Murray is a big guy with curly reddish hair. He looks sort of like a Swedish Elliott Gould. His hearty voice and forty-six-inch shoulders contracted the hospital room into half its size.
“Hi, Murray. You read too many sensational newspapers. I wasn’t hit by a semi—it got off my tail and ran into some other poor bastard.”
He pulled a vinyl-coated chair over to the bedside and straddled it backward. “What happened?”
“Is this an interview or a sick visit?” I asked crossly.
“How about an interview in exchange for the story on Paige? Or are you up to that sort of thing?”
I brightened up considerably. “What’d you find out?”
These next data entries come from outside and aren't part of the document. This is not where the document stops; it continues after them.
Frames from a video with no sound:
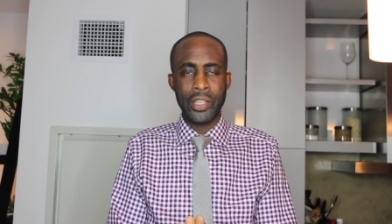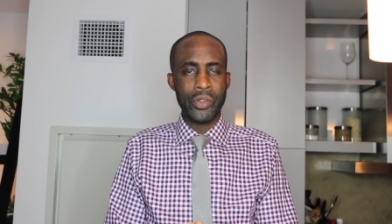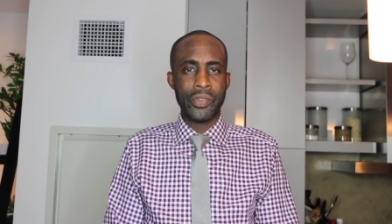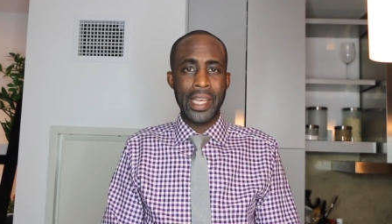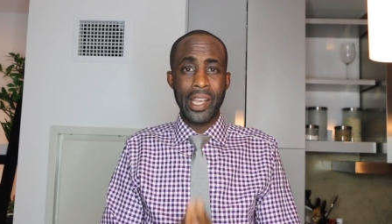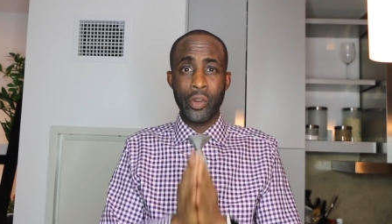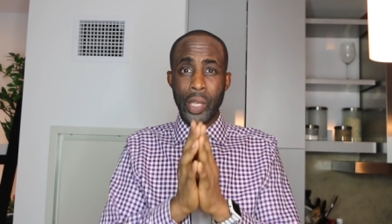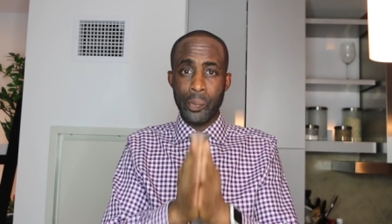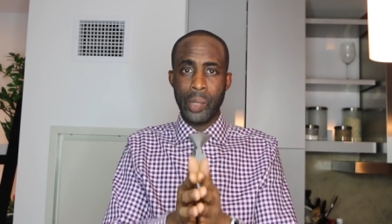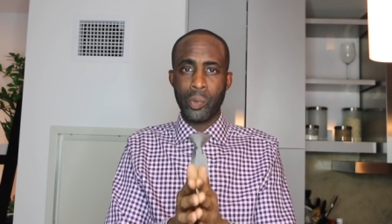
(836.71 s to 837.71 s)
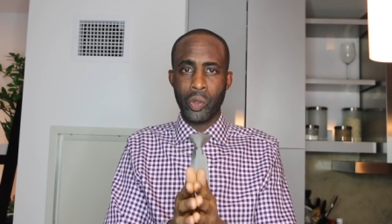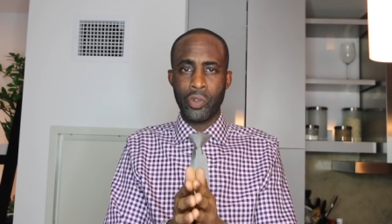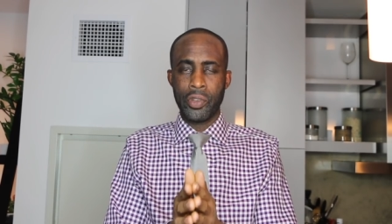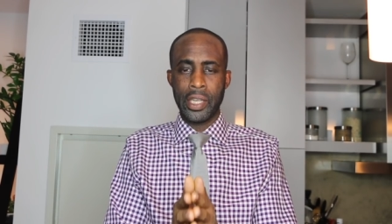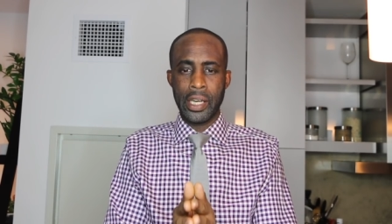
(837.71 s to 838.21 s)
and you've got great people
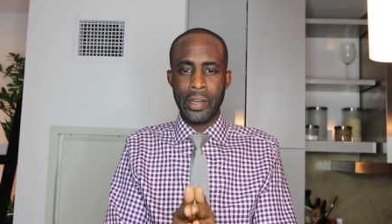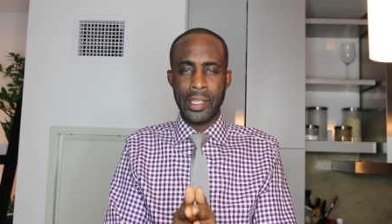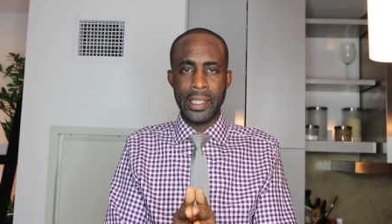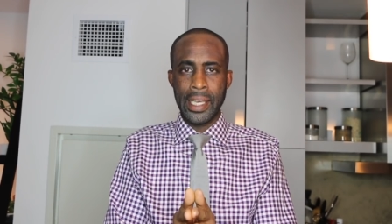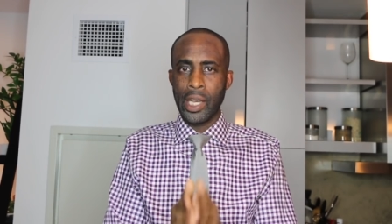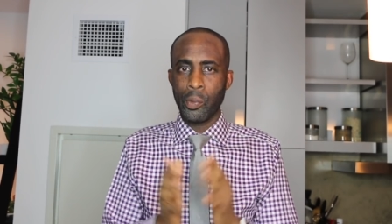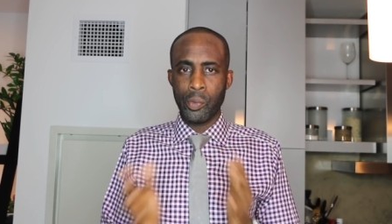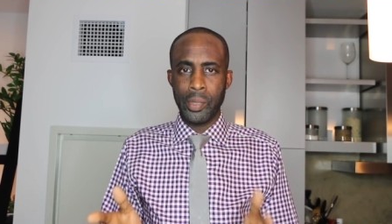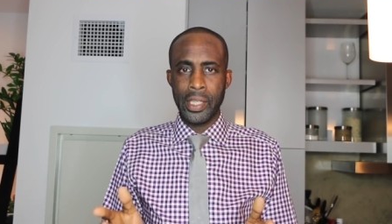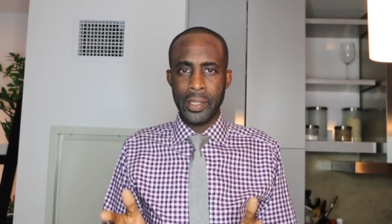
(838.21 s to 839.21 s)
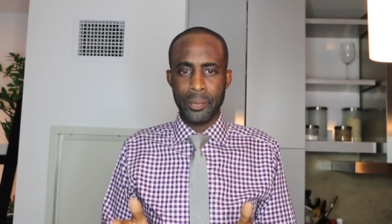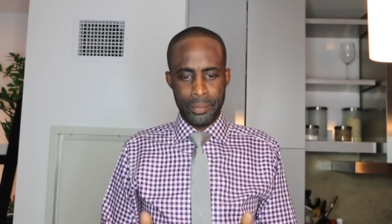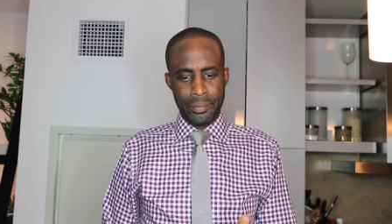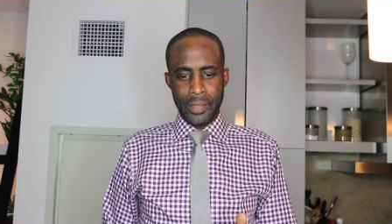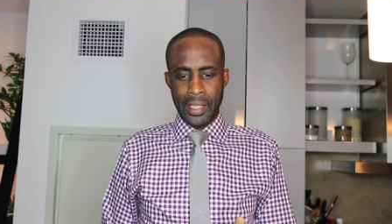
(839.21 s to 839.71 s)
over there, and they helped me.
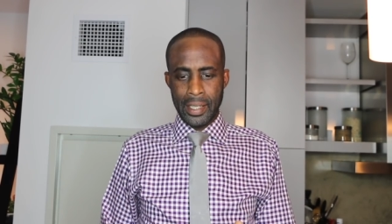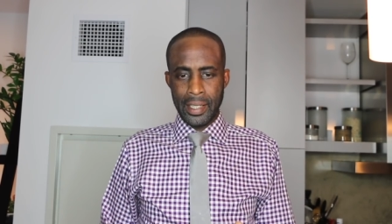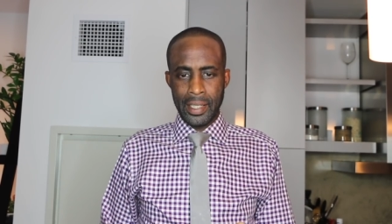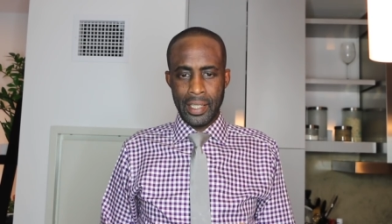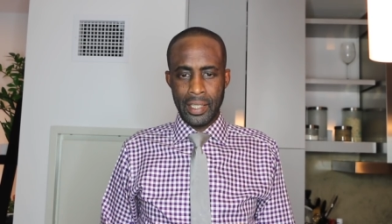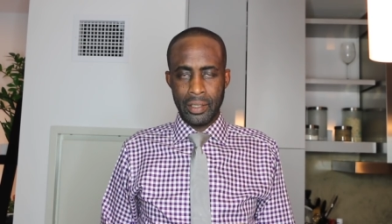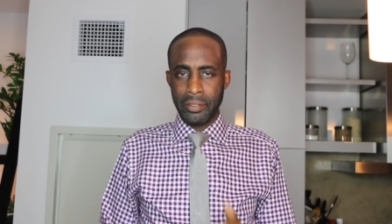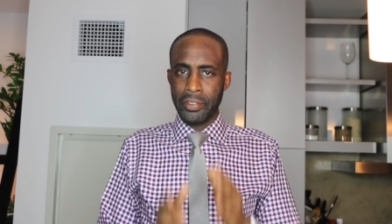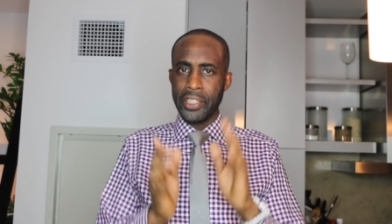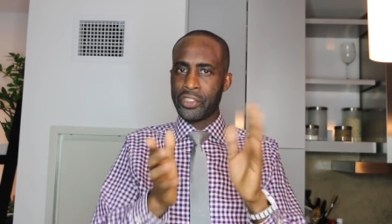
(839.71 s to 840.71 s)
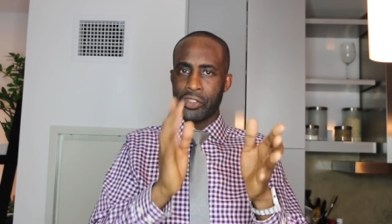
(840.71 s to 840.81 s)
FunnyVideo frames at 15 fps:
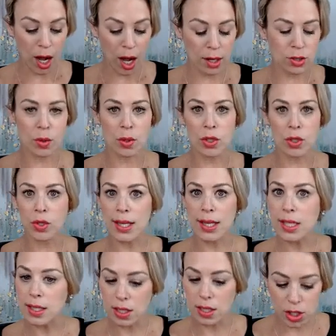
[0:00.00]
Do you address
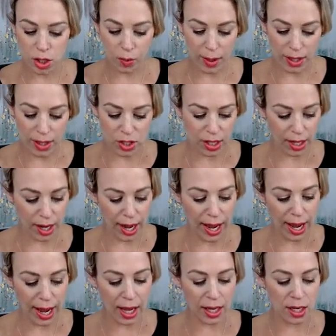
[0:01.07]
the situation at
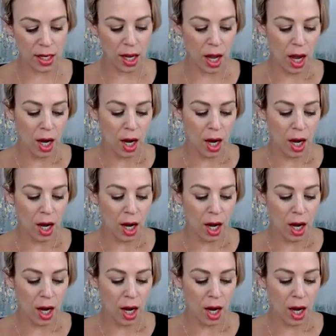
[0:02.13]
hand?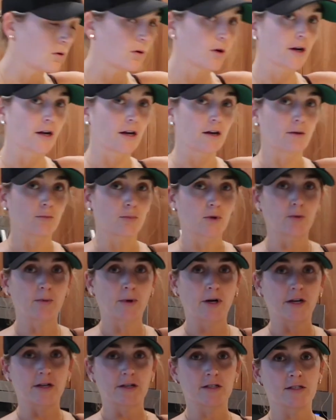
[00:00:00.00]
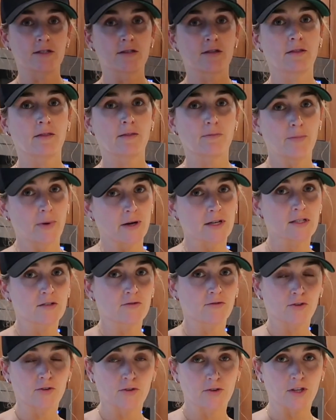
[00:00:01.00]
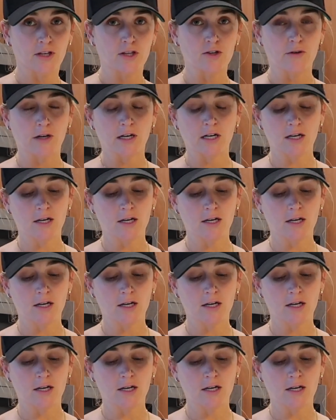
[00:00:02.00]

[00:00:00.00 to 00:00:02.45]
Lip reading: organic blueberries, best fruit that you can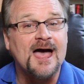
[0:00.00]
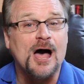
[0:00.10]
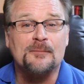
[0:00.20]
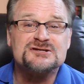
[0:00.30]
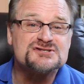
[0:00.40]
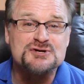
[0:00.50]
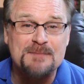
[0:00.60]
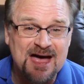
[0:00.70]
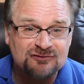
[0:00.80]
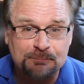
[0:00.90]
How much is your
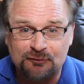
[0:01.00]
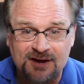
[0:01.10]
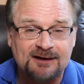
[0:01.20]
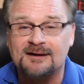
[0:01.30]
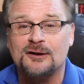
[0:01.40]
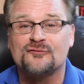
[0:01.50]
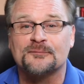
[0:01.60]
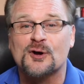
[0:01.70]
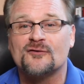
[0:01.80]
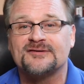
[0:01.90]
mask protecting you
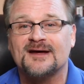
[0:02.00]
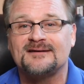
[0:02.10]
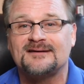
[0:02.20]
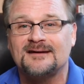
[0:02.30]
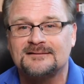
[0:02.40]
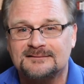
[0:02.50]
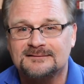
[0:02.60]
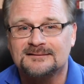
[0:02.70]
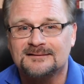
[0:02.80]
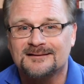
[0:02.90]
from COVID-19?
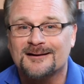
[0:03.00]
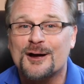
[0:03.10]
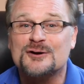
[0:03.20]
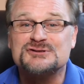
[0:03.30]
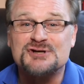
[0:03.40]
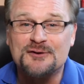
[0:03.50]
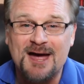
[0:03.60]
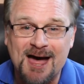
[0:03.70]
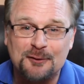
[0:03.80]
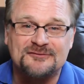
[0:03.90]
I'll show
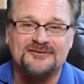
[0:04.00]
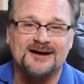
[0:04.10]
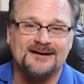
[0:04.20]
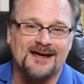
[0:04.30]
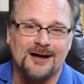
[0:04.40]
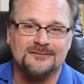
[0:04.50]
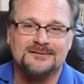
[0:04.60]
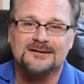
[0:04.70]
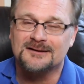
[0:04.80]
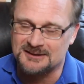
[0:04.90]
you how to find out
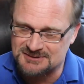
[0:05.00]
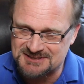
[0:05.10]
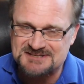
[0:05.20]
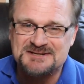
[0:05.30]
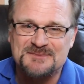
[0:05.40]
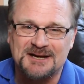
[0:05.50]
in just a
“Ms. Carrington’s a hardworking girl—excuse me, young woman. She has one older sister, no brothers. She had a scholarship at the American Ballet Theater when she was fifteen but wasn’t good enough for them in the long haul. She lives in a condo on Astor Place. Father’s dead. Mother lives in Park Forest South. Her family doesn’t have a lot of money. She may have a rich friend helping her out, or the ballet people may pay her a lot—you’d have to sic a detective on her to find out for sure. Anyway, she’s lived at the same place for several years now.”
I wrinkled my face. “Park Forest South? She told me she grew up in Lake Bluff.”
“Maybe she did. That’s just where her mother lives … Anyway, about her and your cousin. There was some talk about her and Boom Boom the last month or so before he died. They didn’t go to any of the celebrity hot spots, so it took Greta a while to catch on—someone spotted her with him at the Stadium back in March. If it was serious they kept it mighty quiet. We talked to some of the other hockey players. They seemed to think she was pursuing him—he wasn’t so involved.”